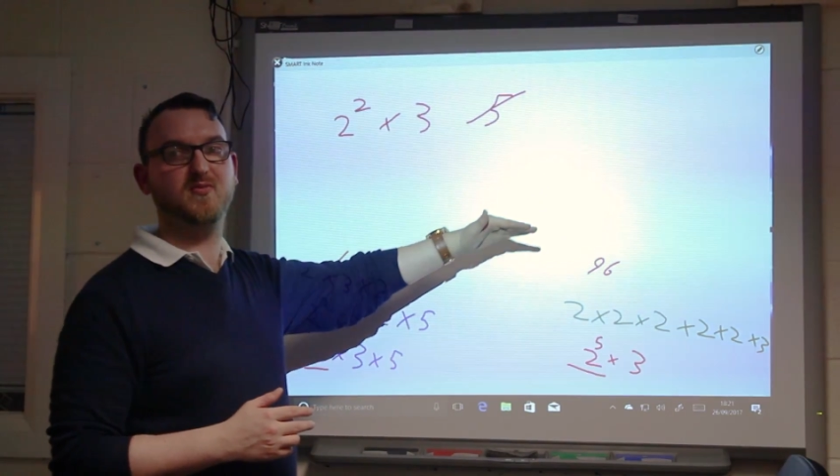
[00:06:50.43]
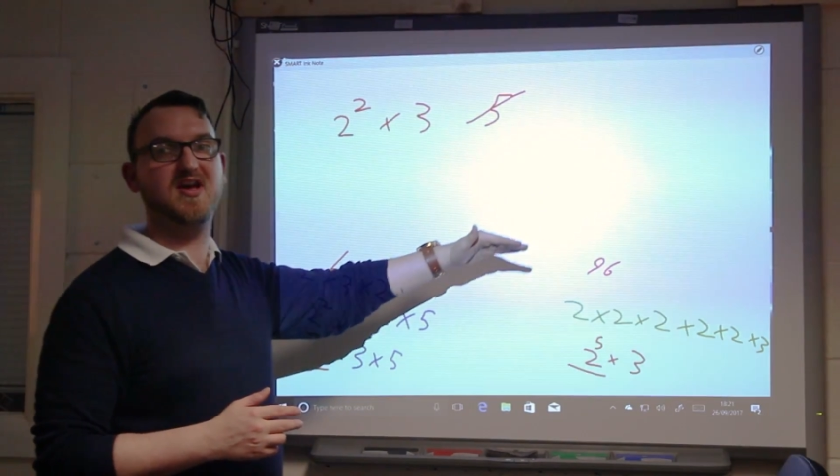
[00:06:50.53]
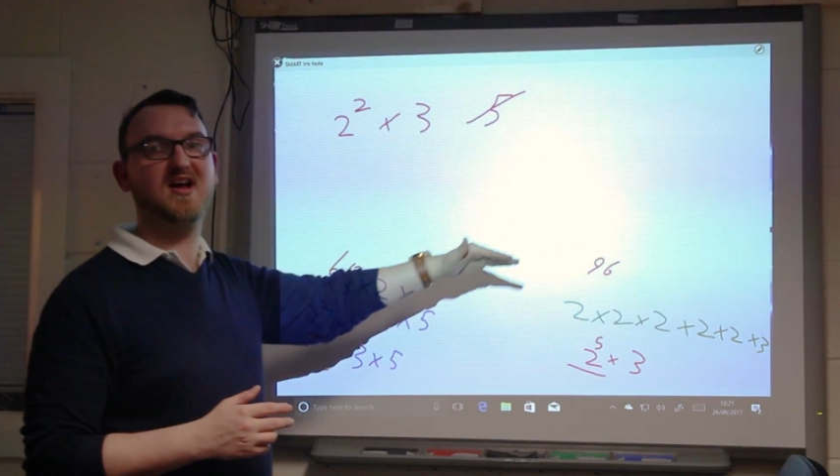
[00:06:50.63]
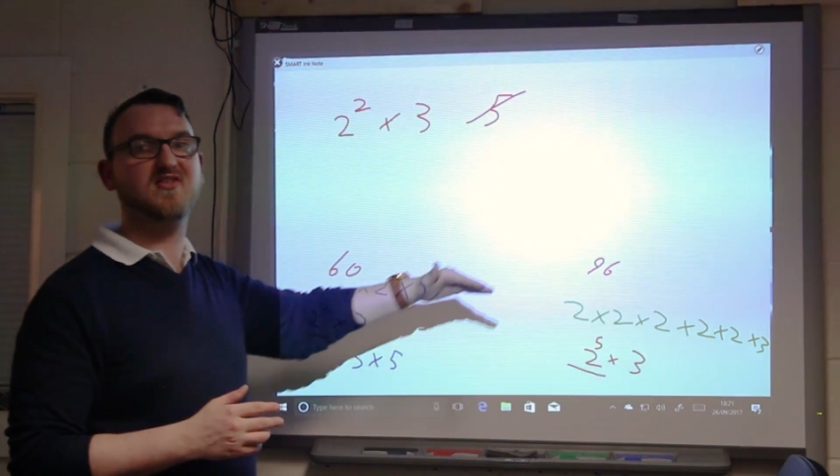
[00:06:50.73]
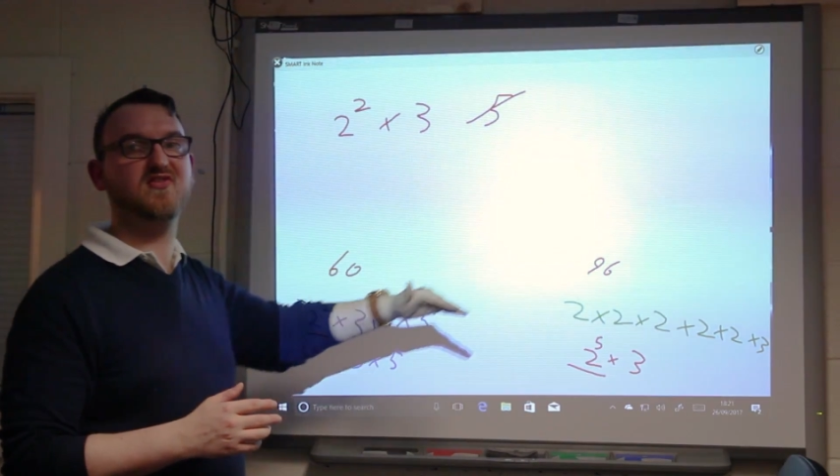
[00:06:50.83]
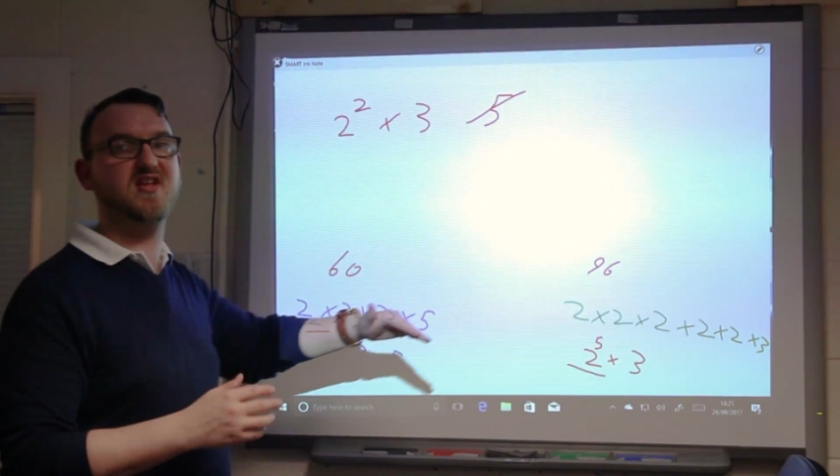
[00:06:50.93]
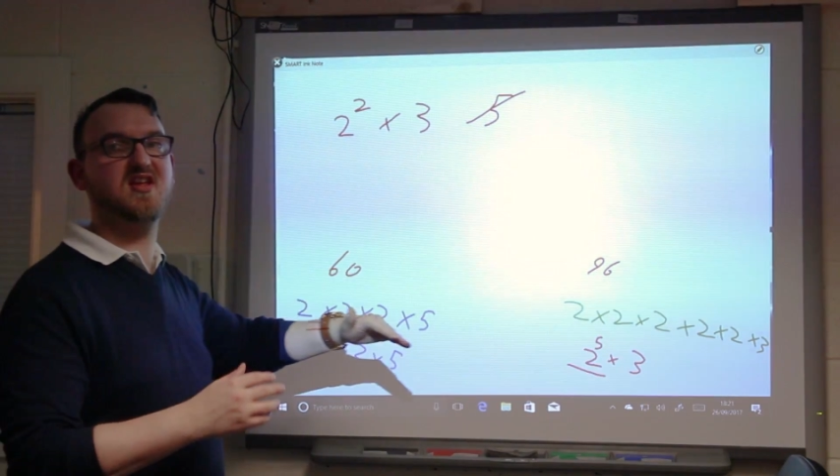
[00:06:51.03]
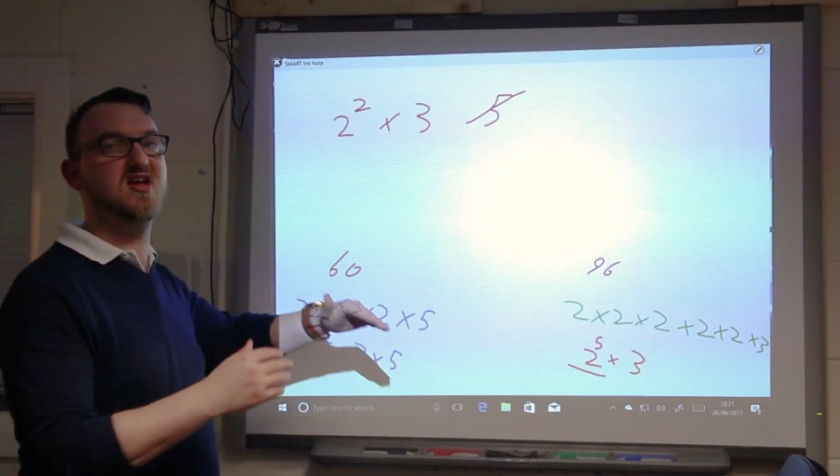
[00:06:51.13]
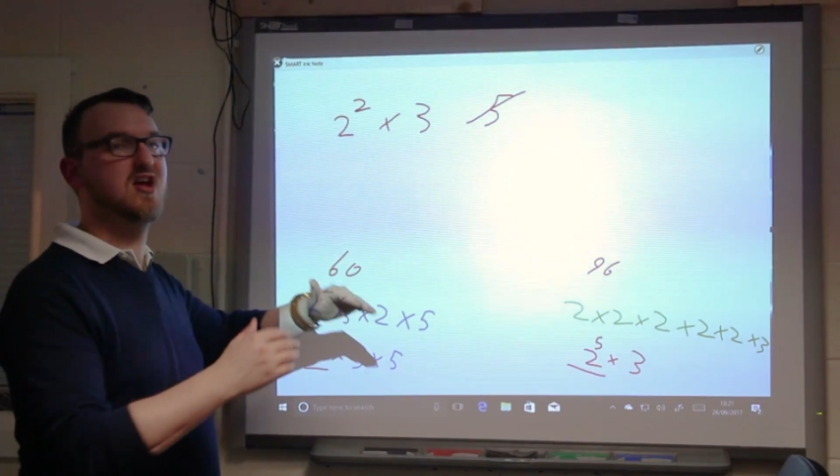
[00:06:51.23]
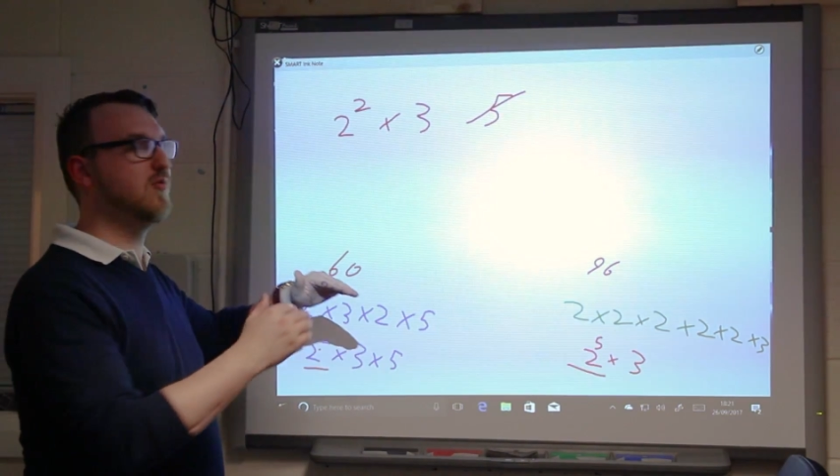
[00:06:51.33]
and we had to
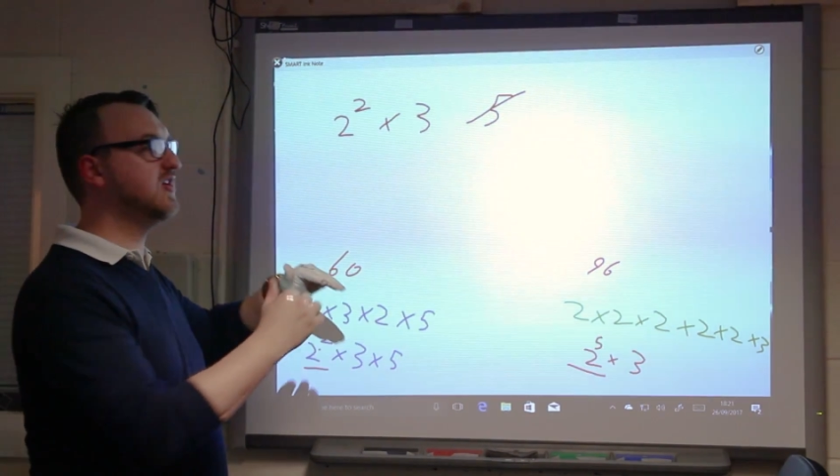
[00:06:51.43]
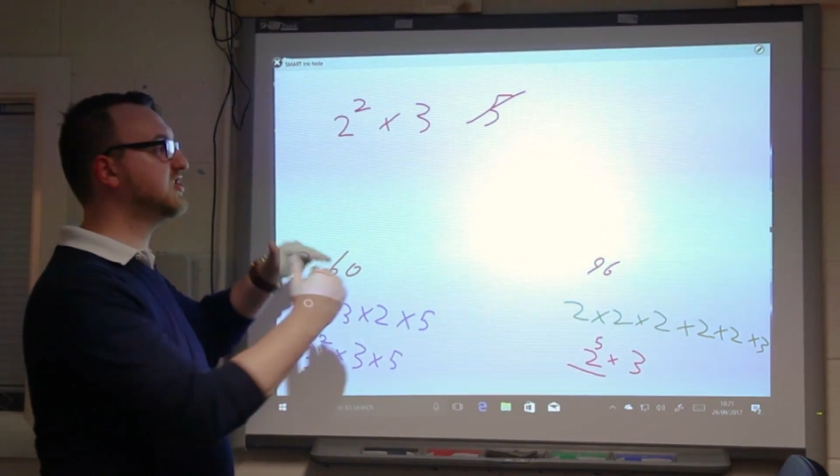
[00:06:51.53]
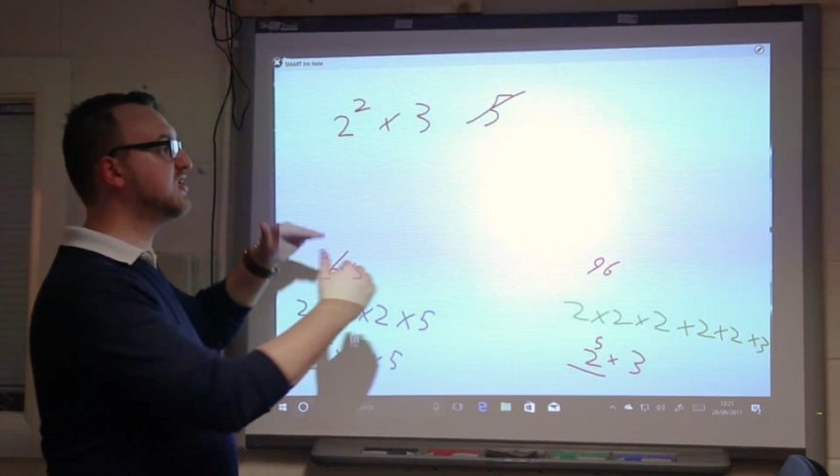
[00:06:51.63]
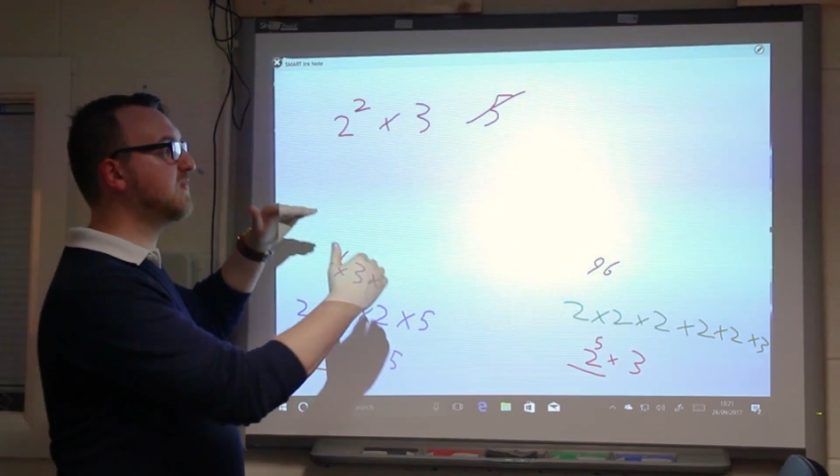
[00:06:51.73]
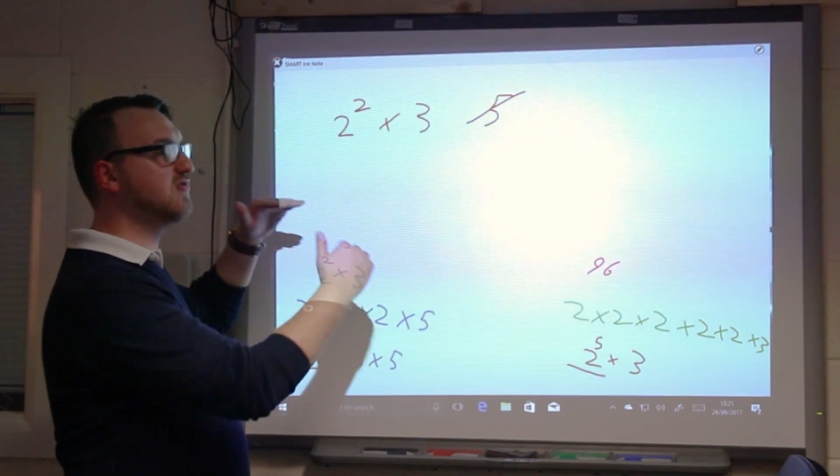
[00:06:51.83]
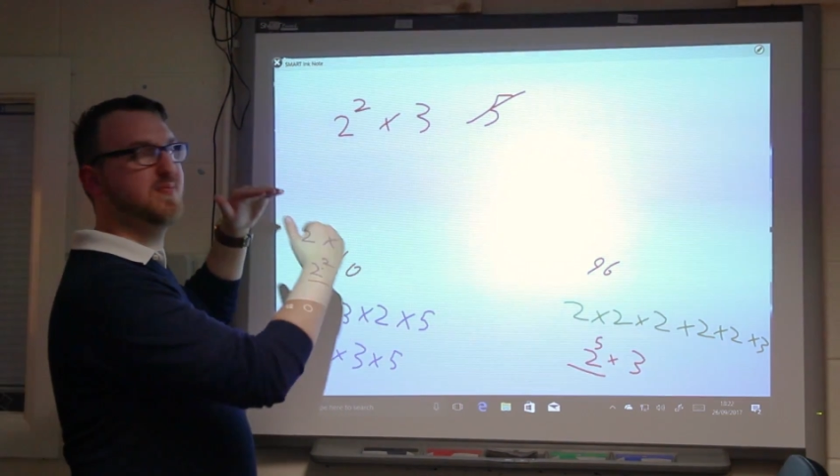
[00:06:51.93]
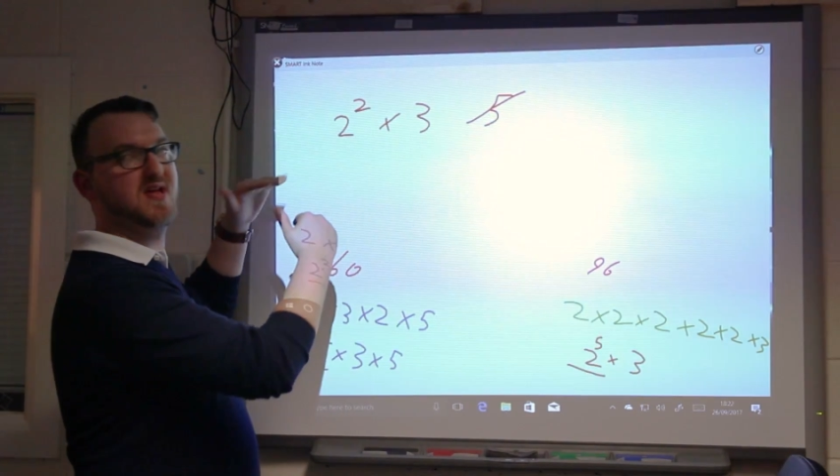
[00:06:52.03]
see which number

**What to do**
From the line with "[00:06:51.53]" to the last line of the material, both inclusive, set down every line exactly and nothing else; omit pictures.

**Reply**
[00:06:51.53]
[00:06:51.63]
[00:06:51.73]
[00:06:51.83]
[00:06:51.93]
[00:06:52.03]
see which number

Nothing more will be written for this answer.